POV-Ray : Newsgroups : povray.general : POVray Wiki : Re: POVray Wiki Server Time
31 Jul 2024 04:17:39 EDT (-0400)
  Re: POVray Wiki  
From: Le Forgeron
Date: 15 Oct 2007 16:05:01
Message: <4713c7ed$1@news.povray.org>
Le 15.10.2007 20:17, Warp nous fit lire :
> Le Forgeron <jgr### [at] freefr> wrote:
>> A new user (better, an innocent user) does not have to know the
>> internal of the product to find the information.
> 
>   I thought the main audience of this new wiki was POV-Ray developers,
> with its main goal being the development of POV-Ray 4.0 and beyond.
> 
>   Perhaps the wiki could be split into two distinct parts: Development
> and users.

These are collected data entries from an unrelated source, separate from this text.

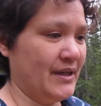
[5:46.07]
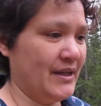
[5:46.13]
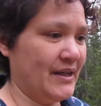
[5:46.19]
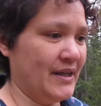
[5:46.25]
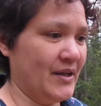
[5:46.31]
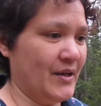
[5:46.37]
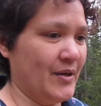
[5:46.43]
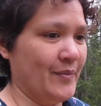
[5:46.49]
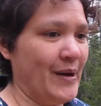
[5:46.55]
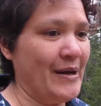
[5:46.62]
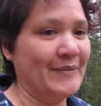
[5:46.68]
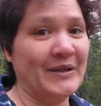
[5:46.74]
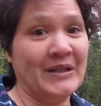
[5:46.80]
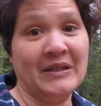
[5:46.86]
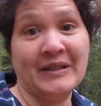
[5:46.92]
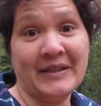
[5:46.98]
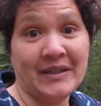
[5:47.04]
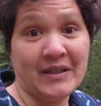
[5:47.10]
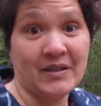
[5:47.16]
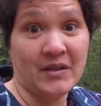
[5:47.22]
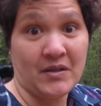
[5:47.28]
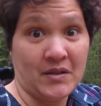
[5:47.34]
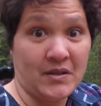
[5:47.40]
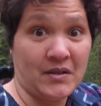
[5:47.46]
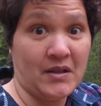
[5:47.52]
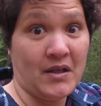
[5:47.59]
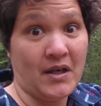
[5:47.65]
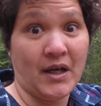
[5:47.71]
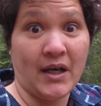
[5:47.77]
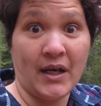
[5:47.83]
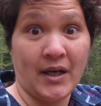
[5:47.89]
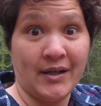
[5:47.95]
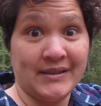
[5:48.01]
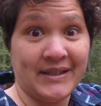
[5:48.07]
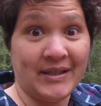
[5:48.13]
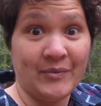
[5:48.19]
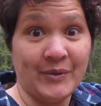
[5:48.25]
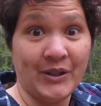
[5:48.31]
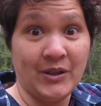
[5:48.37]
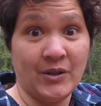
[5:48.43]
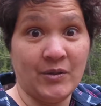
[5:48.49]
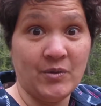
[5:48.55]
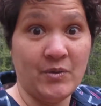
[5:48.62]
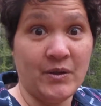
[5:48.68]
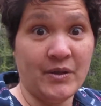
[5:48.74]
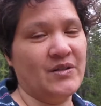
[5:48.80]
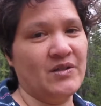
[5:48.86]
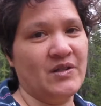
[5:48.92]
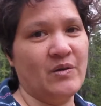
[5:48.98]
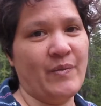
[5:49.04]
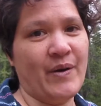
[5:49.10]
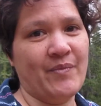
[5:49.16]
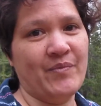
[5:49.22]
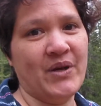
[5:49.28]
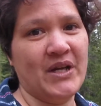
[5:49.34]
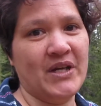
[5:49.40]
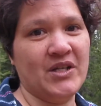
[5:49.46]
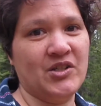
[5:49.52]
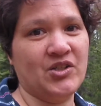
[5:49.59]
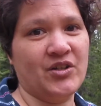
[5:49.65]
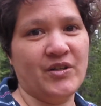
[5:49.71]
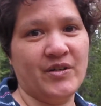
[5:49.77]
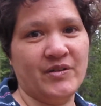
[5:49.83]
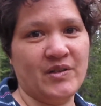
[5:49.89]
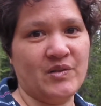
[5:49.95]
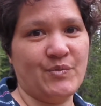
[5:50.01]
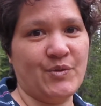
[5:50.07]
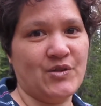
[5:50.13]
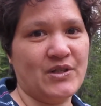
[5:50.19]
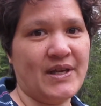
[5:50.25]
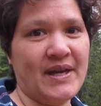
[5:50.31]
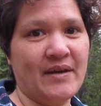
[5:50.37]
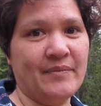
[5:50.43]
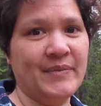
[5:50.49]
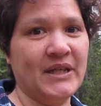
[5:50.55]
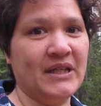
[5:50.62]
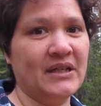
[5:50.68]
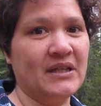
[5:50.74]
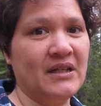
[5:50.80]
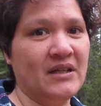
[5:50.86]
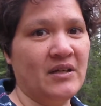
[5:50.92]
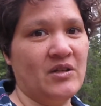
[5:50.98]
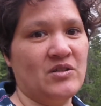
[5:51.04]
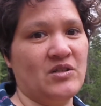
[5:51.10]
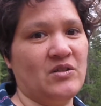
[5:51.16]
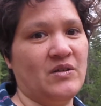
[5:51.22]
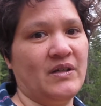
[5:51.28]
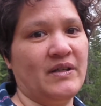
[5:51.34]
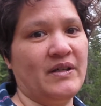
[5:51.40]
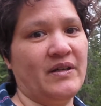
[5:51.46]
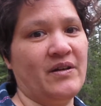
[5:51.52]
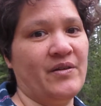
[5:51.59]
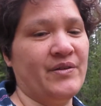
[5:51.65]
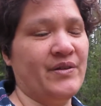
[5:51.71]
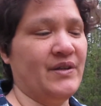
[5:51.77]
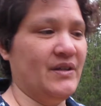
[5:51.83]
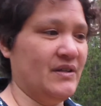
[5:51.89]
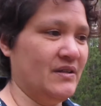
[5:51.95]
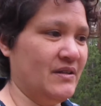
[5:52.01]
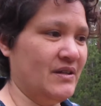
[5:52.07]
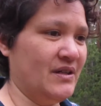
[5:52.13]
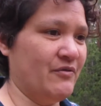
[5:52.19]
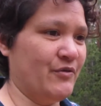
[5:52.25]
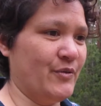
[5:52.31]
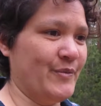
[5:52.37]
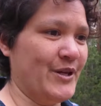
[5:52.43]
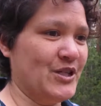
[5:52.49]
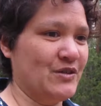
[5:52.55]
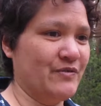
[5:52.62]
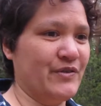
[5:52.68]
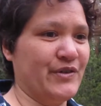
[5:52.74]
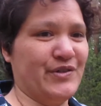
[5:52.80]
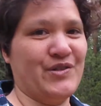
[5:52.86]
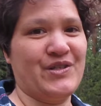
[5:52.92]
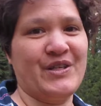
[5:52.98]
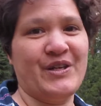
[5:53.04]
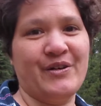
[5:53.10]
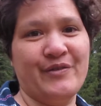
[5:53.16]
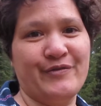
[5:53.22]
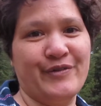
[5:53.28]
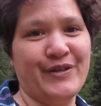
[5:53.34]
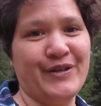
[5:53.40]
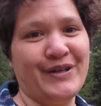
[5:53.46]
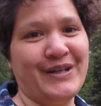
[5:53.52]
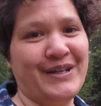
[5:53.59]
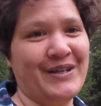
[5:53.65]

I'm going to link down below to the webpage on Dispersed Camping so you can get all the information for yourself.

The former would deal with the development of the program
> (especially concentrating on pov4), while the latter could contain
> everything related to using the program.
> 
I do not know.
I think it's better to have an approach with the "what" rather than
the "how".
That way, you can easily identify duplicated expression of a "need"
in the big collection.

Just taking an extreme example, with only shapes:
Imagine that Core has only available shapes like quartic, quadric,
and so.
And that so far, Cone/Ellipsoid/Cylinder/Plane are macro for the
right definition. (just assume that it's fine with the math, I did
not check).
Then someone push in the Core section, the superellipsoid object,
introducing also a macro for Box (that just a special superellipsoid).
You have everything you need... if you know where to look!
That's the problem: if someone want a box, should it look at the
core or scripting ?
What will stop the braves from adding a sphere in the Core section,
because there was none here and they missed the bable about
ellipsoid macro and the particular case of sphere in the dark part
of a page amongst a thousand others ?

A program is finished not when there is no more features to add, but
when there is no more to removed. (that's a bit of a caricature)

That example is trivial, but populate your wiki with the vaste
amount of possible features, you might very well end-up with two
suggestions for the same target, via differents means. By ordering
on the "how", you will more probably miss the detection of the
identical target.

If you order by the "what" (without considering its possible
implementations), it is easier to find similarities, then factoring
the variations and ending up with a potent yet usable single
implementation.
A bit of ordering at the conception then save you quite some work at
the code-writing stage. (and less code should also mean less
potential bugs, as long as you did not raise the complexity too much).

-- 
The superior man understands what is right;
the inferior man understands what will sell.